Apakah saya menyesal? Jujur, iya menyesal, tapi kemudian rasa sesal itu tidak bertahan lama setelah mengetahui bahwa salah seorang anggota tim yang lain yang pergi summit ternyata tidak bisa meneruskan perjalanan dan kembali ke tenda.
Bukan senang karena ada teman yang sama-sama gagal summit, hahaha :-D
Saya mensyukuri keputusan saya karena sadar kalau saya tetap memaksakan berangkat pasti akan lain ceritanya. Mungkin saya tidak akan pernah bisa menulis cerita ini.
Entahlah, sudah banyak kita dengar cerita kisah para pendaki yang tidak bisa kembali pulang ke rumah dengan selamat dengan sebab apapun.
Tentu saja saya salut dengan para pendaki yang berhasil sampai ke puncak Mahameru.

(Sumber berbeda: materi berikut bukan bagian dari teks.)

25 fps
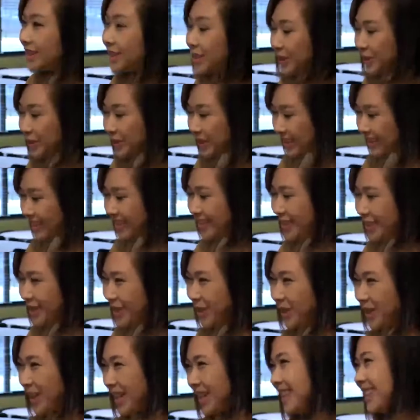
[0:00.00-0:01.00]
用你的智
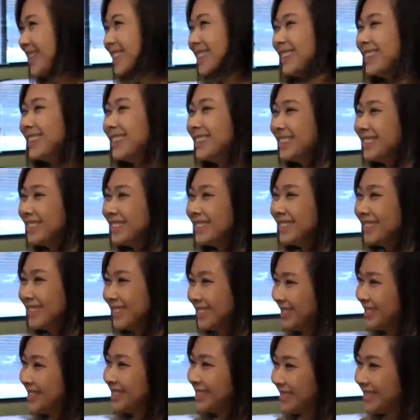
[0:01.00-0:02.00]
慧，哎，用自己
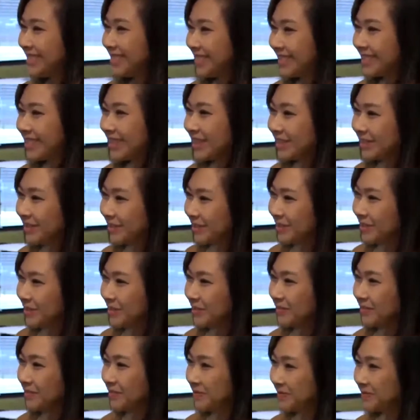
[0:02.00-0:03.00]
的勤劳的双手，
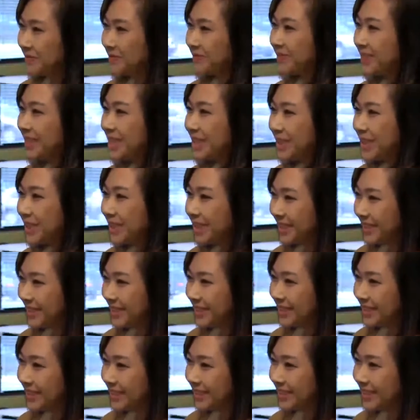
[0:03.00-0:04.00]
嗯，去
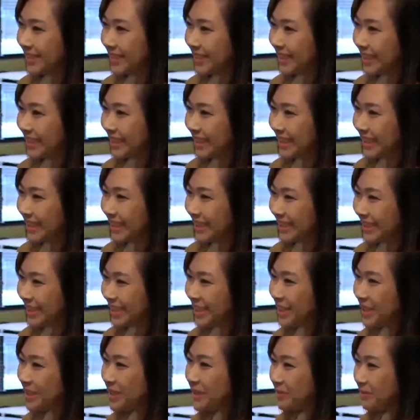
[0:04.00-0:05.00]
创造财富。
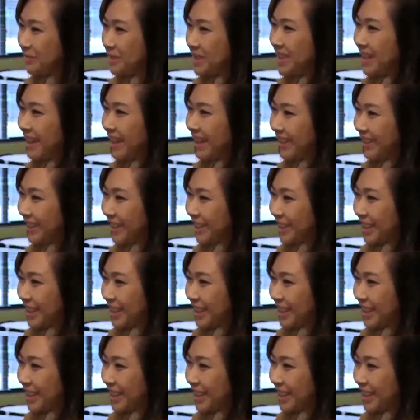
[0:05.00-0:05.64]
这个怎么讲？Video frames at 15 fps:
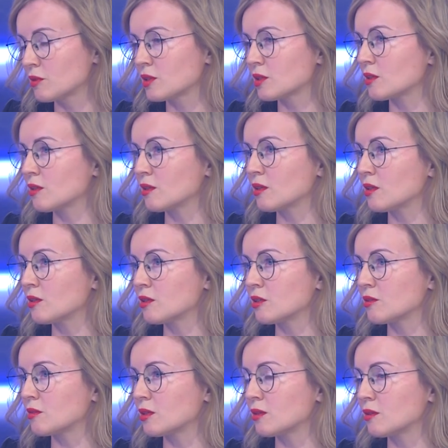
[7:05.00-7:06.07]

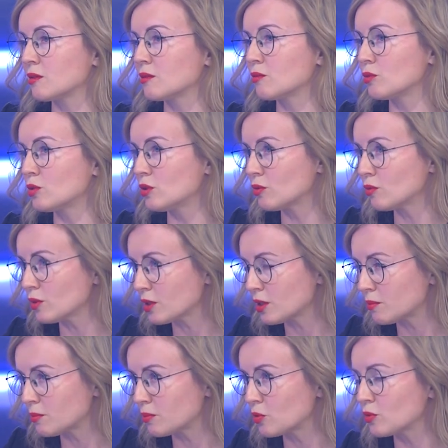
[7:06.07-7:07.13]
законодательства. То есть не только
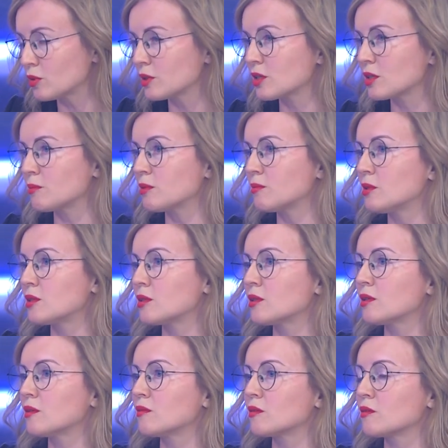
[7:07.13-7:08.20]
Кодекса об
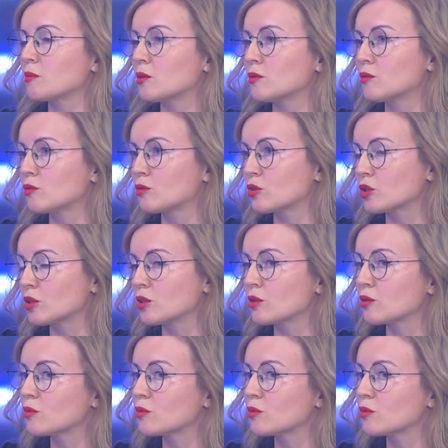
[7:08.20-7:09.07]
административных правонарушениях,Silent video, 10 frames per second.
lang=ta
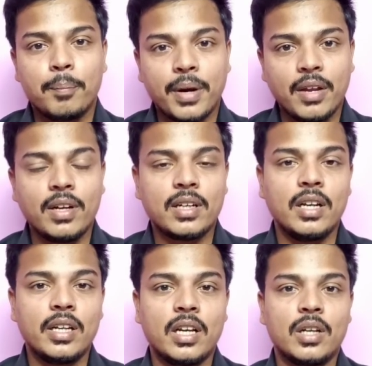ப்ரைவேட்
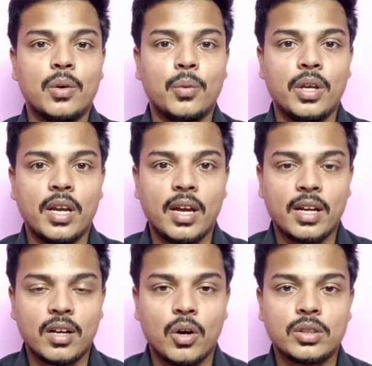கிளினிக்கில் இருக்கக்கூடிய
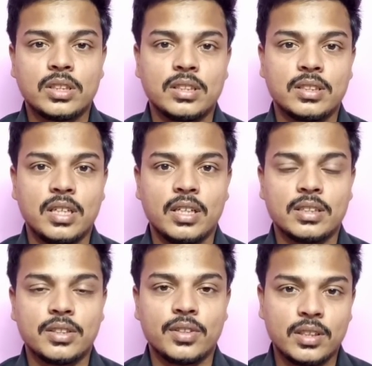ஆக்சிஜன்
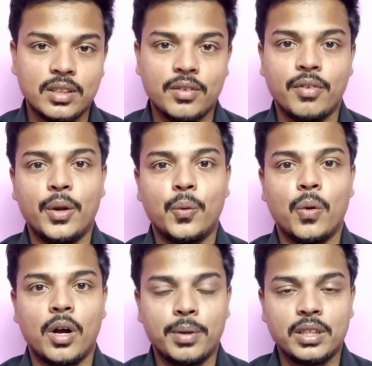சிலிண்டர்ஸை வந்து
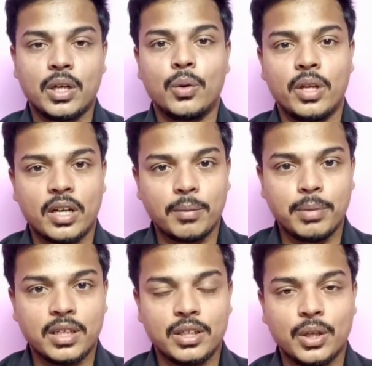வேணும் அப்படின்னு தங்களுடைய
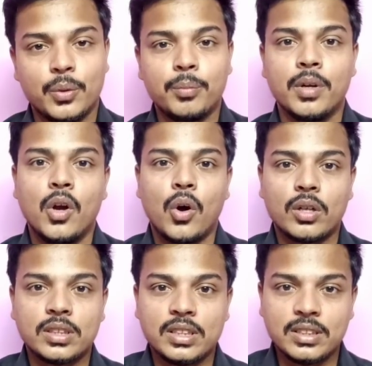நண்பர்கள்ட்டையும்
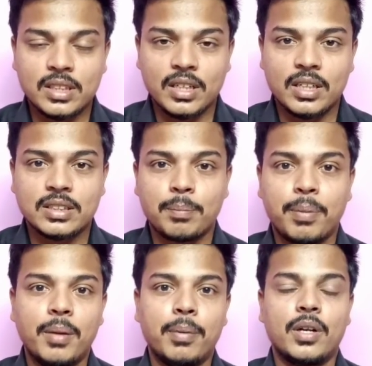ஆக்சிஜன் சிலிண்டர்
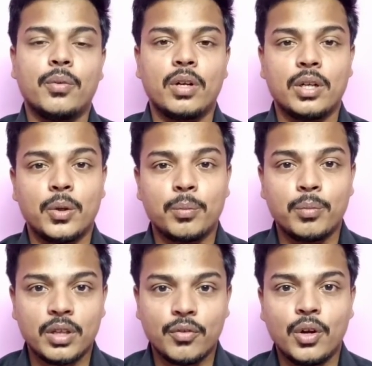சப்ளை
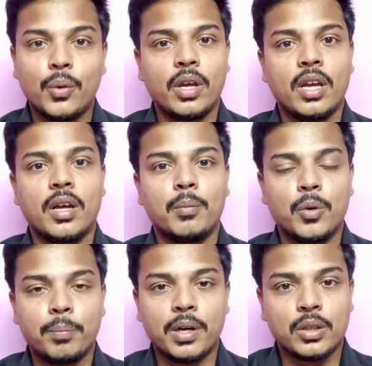பண்ணுறவங்கள்ட்டையும் இவருடைய
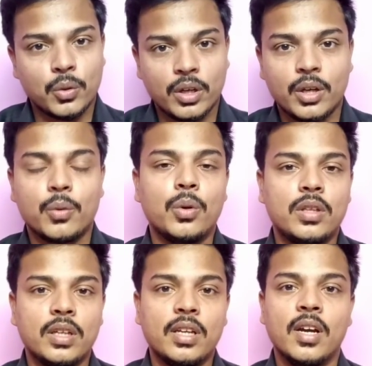முன்பண தொகையை
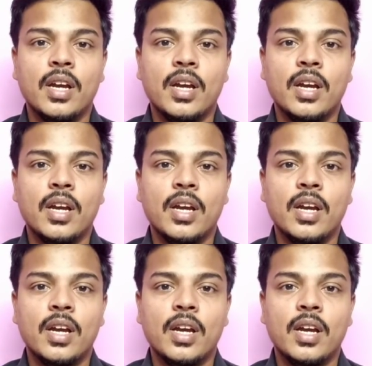கொடுத்துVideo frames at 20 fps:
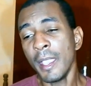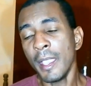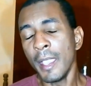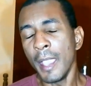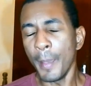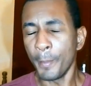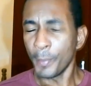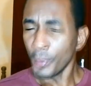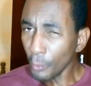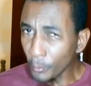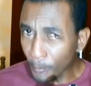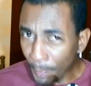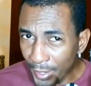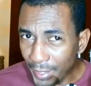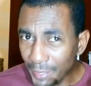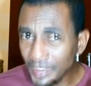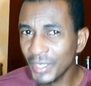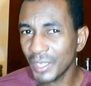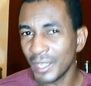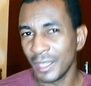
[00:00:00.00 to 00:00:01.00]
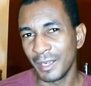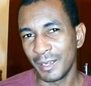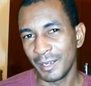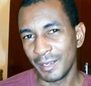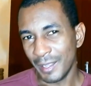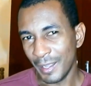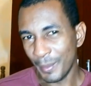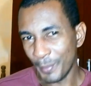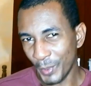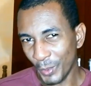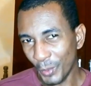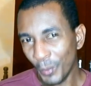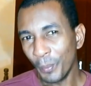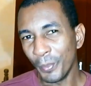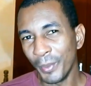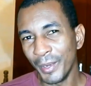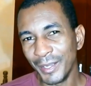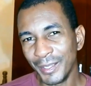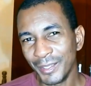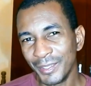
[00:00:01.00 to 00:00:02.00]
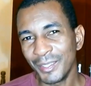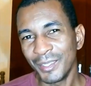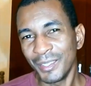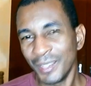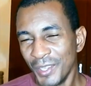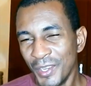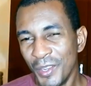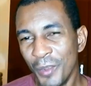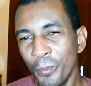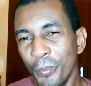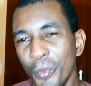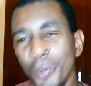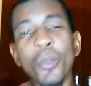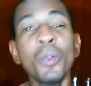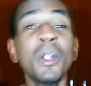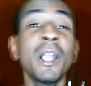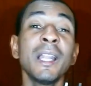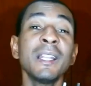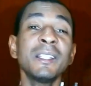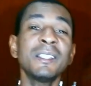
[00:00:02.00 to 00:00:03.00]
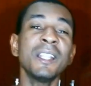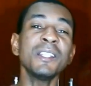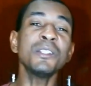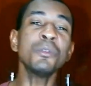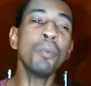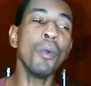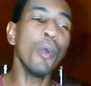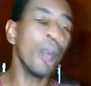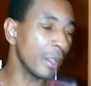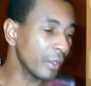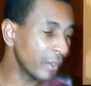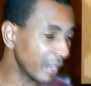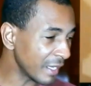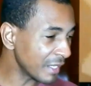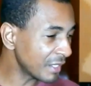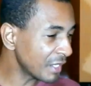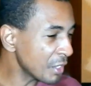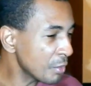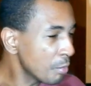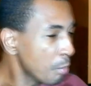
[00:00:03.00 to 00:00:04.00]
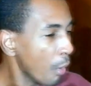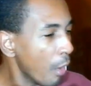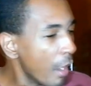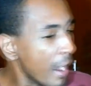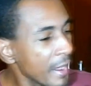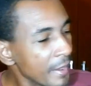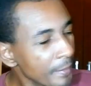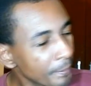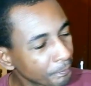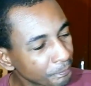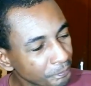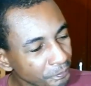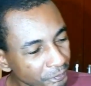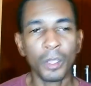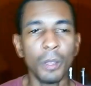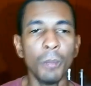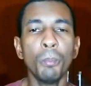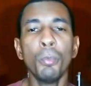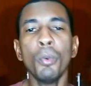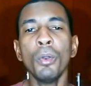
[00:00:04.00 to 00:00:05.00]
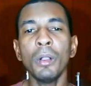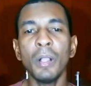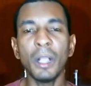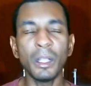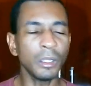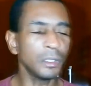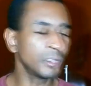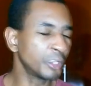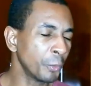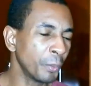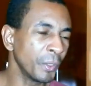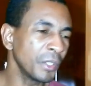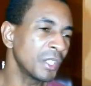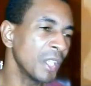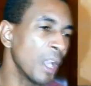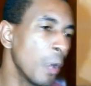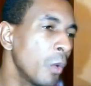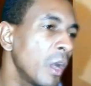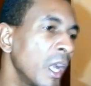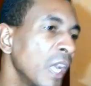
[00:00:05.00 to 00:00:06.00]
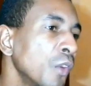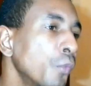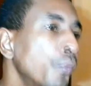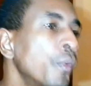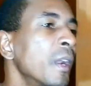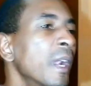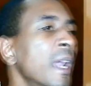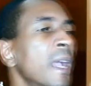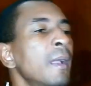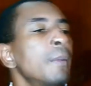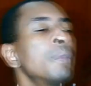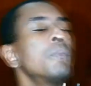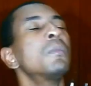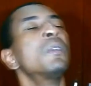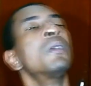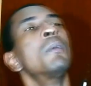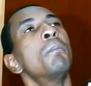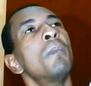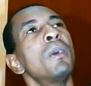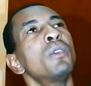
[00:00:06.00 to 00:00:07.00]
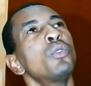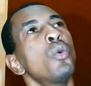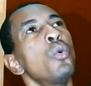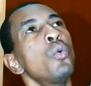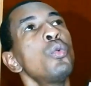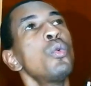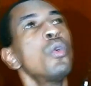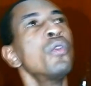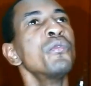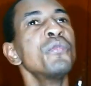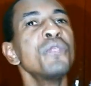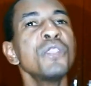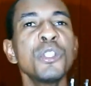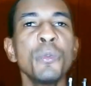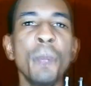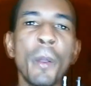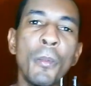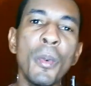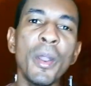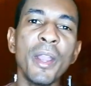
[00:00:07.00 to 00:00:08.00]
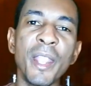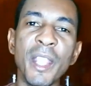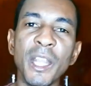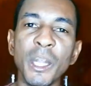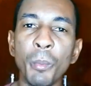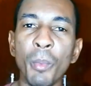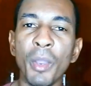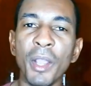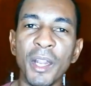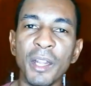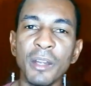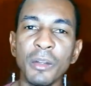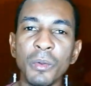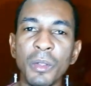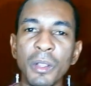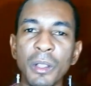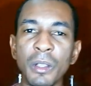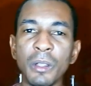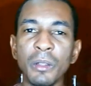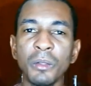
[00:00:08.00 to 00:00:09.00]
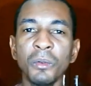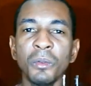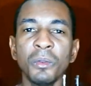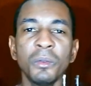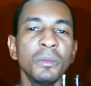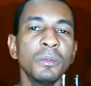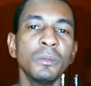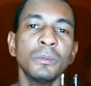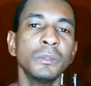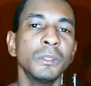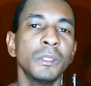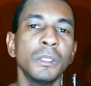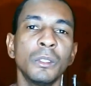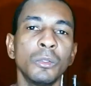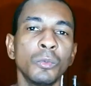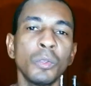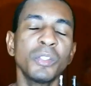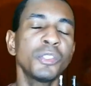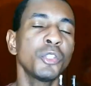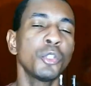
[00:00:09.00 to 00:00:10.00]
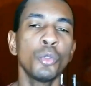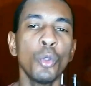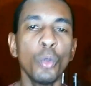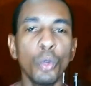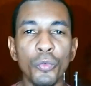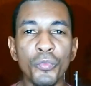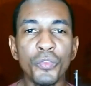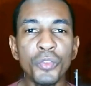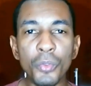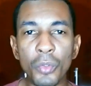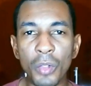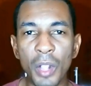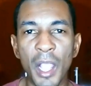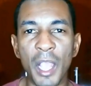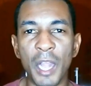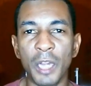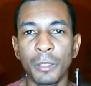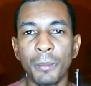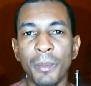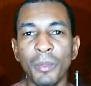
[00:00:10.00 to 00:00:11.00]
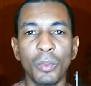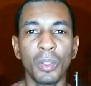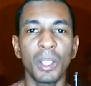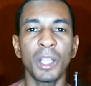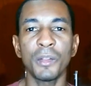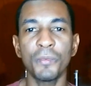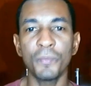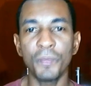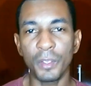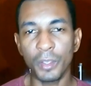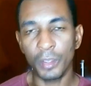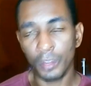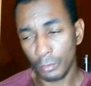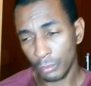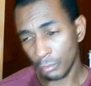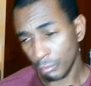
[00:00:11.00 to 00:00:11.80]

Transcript: É preocupante, cara. É preocupante, entendeu? Porque o cara é sad boy, o cara é sad boy, pô, tipo assim, aí o cara foi lá, mandou um convite pra Morena, a Morena não, não, não aceitou o convite do cara. Como é que o cara fica?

Dua jempol, karena buat saya pribadi, perjalanan summit selalu adalah yang terberat. Berat mengalahkan rasa malasnya karena kita harus bangun pagi-pagi buta dan berat dijalani karena tenaga kita sudah terkuras dalam perjalanan dari base camp menuju pos tenda/nge-camp sebagai starting point untuk pergi summit.
Kegagalan saya untuk summit sebenarnya menjadi salah satu alasan agar suatu saat saya bisa kembali menjejakkan kaki di san, hehe.
Tapi kemudian, Sang Kuasa masih belum mengizinkan hal ini terjadi. Semeru di Sabtu sore kemarin menunjukkan keperkasannya.
Hampir semua berita memperlihatkan sisi lain dari Mahameru. Rasanya seperti tak percaya membayangkan kami pernah ada di sana.
Lalu rekaman perjalanan itu seperti berputar lagi di kepala.
Sebuah kehormatan dan rasa syukur yang mendalam mengiringi tulisan ini.